[Task objective]
Hand back all records exactly, pictures omitted.
** Opening Recorded data block **
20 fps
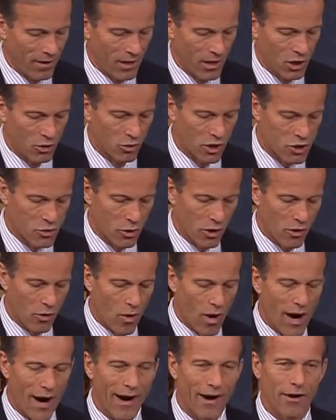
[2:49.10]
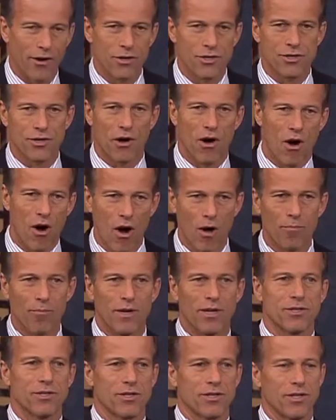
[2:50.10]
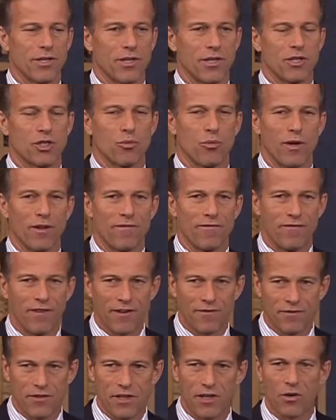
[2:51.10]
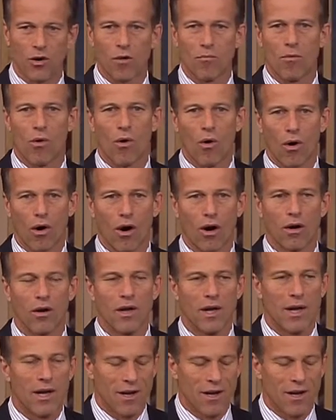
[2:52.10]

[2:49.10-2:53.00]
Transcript: which requires all businesses with 50 or more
** Closing Recorded data block **
[Answer area]
20 fps
[2:49.10]
[2:50.10]
[2:51.10]
[2:52.10]

[2:49.10-2:53.00]
Transcript: which requires all businesses with 50 or more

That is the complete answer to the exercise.